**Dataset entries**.
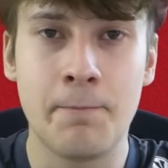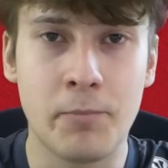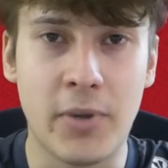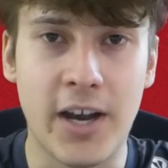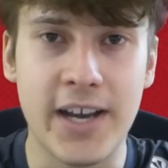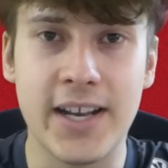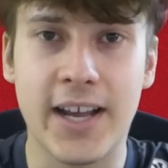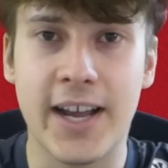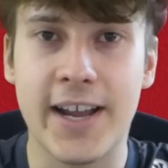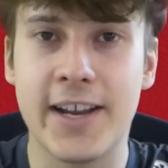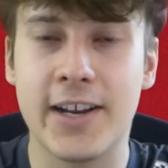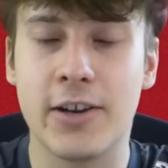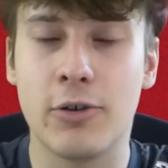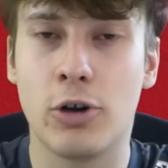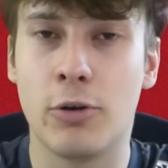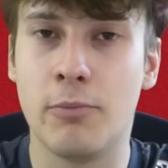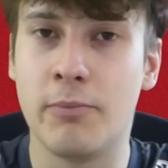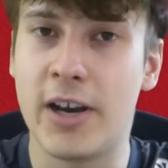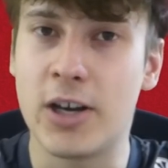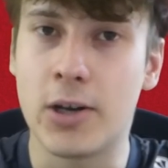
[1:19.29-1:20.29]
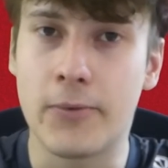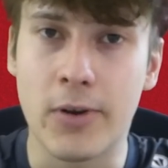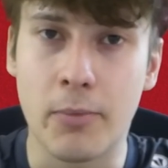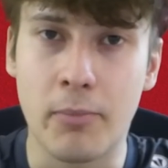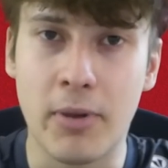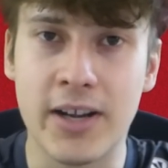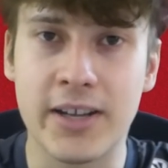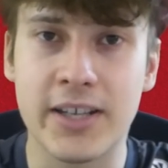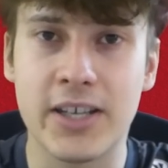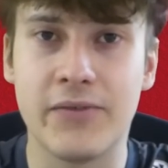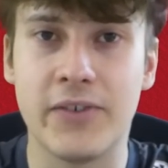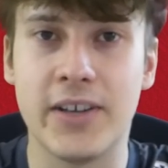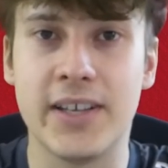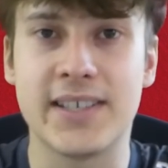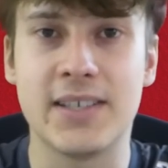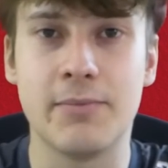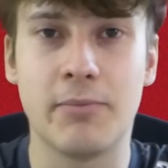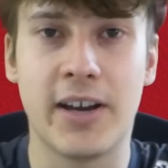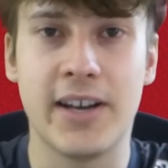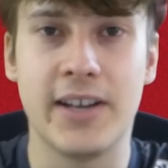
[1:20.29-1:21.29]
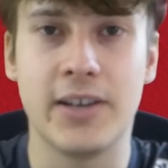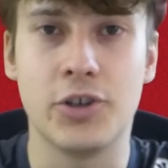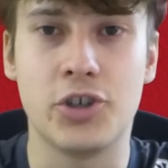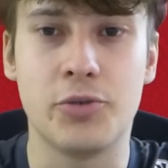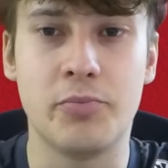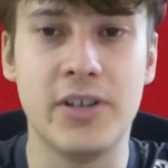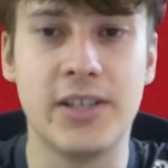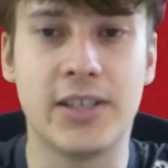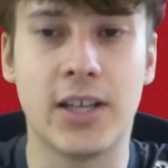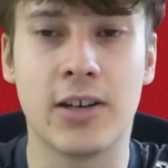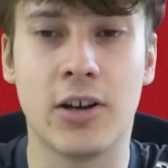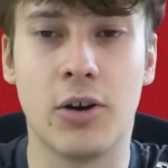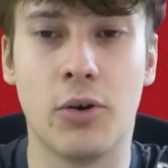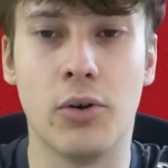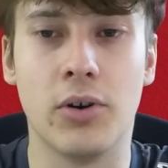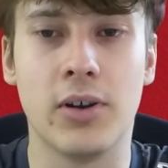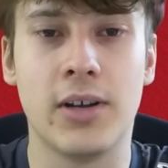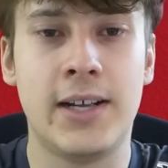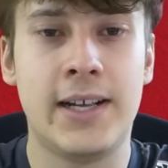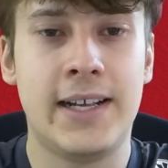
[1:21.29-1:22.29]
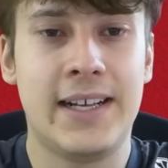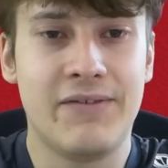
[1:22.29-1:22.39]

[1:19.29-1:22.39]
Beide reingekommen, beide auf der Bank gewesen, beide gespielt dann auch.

* * *

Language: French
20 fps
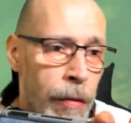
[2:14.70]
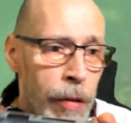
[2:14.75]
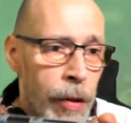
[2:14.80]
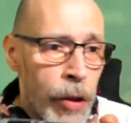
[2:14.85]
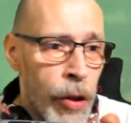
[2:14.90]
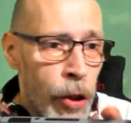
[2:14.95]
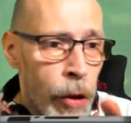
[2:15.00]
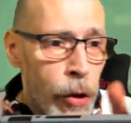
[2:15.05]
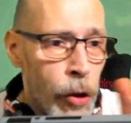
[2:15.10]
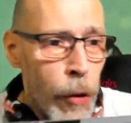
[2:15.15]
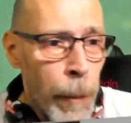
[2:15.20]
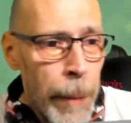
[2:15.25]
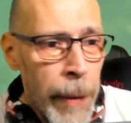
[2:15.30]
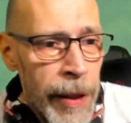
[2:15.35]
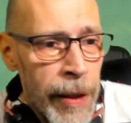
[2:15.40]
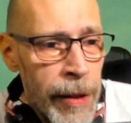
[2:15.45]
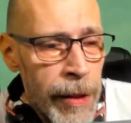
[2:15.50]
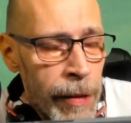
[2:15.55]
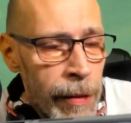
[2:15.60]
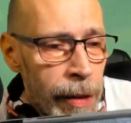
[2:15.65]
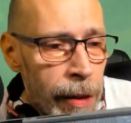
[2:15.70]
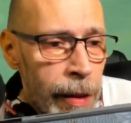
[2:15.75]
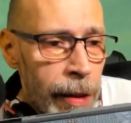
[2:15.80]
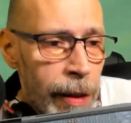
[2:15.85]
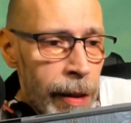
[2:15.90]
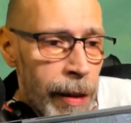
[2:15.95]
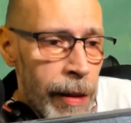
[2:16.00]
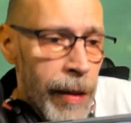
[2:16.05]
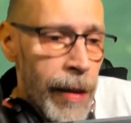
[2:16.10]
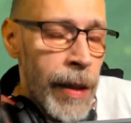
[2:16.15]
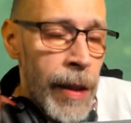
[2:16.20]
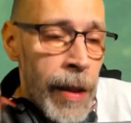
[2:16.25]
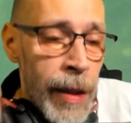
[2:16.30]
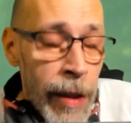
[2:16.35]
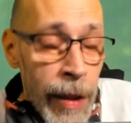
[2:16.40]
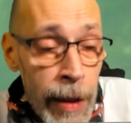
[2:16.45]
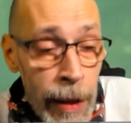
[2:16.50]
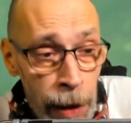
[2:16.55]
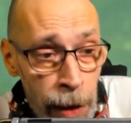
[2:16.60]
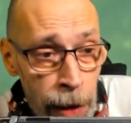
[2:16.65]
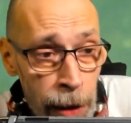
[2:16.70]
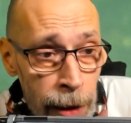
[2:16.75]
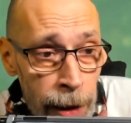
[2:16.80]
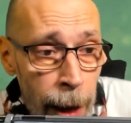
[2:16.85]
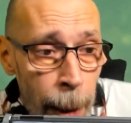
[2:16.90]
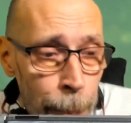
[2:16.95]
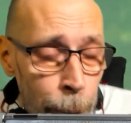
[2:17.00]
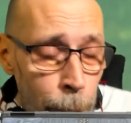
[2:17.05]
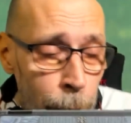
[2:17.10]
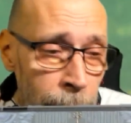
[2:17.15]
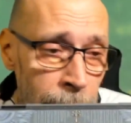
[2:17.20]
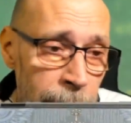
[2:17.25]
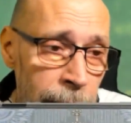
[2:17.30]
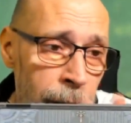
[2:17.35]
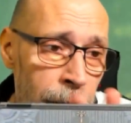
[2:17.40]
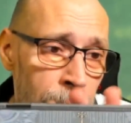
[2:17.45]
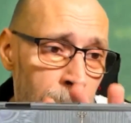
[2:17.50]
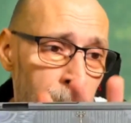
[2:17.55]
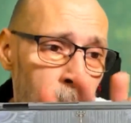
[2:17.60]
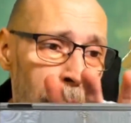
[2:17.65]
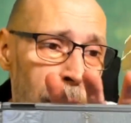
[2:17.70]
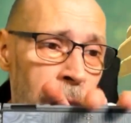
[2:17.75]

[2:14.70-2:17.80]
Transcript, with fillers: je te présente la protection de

**Required work**.
Would you please repeat only the lines above, beginning at the one that has "Language: French" and stopping after the one that has "Transcript, with fillers: je", exactly and with no pictures?

**Exercise solution**.
Language: French
20 fps
[2:14.70]
[2:14.75]
[2:14.80]
[2:14.85]
[2:14.90]
[2:14.95]
[2:15.00]
[2:15.05]
[2:15.10]
[2:15.15]
[2:15.20]
[2:15.25]
[2:15.30]
[2:15.35]
[2:15.40]
[2:15.45]
[2:15.50]
[2:15.55]
[2:15.60]
[2:15.65]
[2:15.70]
[2:15.75]
[2:15.80]
[2:15.85]
[2:15.90]
[2:15.95]
[2:16.00]
[2:16.05]
[2:16.10]
[2:16.15]
[2:16.20]
[2:16.25]
[2:16.30]
[2:16.35]
[2:16.40]
[2:16.45]
[2:16.50]
[2:16.55]
[2:16.60]
[2:16.65]
[2:16.70]
[2:16.75]
[2:16.80]
[2:16.85]
[2:16.90]
[2:16.95]
[2:17.00]
[2:17.05]
[2:17.10]
[2:17.15]
[2:17.20]
[2:17.25]
[2:17.30]
[2:17.35]
[2:17.40]
[2:17.45]
[2:17.50]
[2:17.55]
[2:17.60]
[2:17.65]
[2:17.70]
[2:17.75]

[2:14.70-2:17.80]
Transcript, with fillers: je te présente la protection de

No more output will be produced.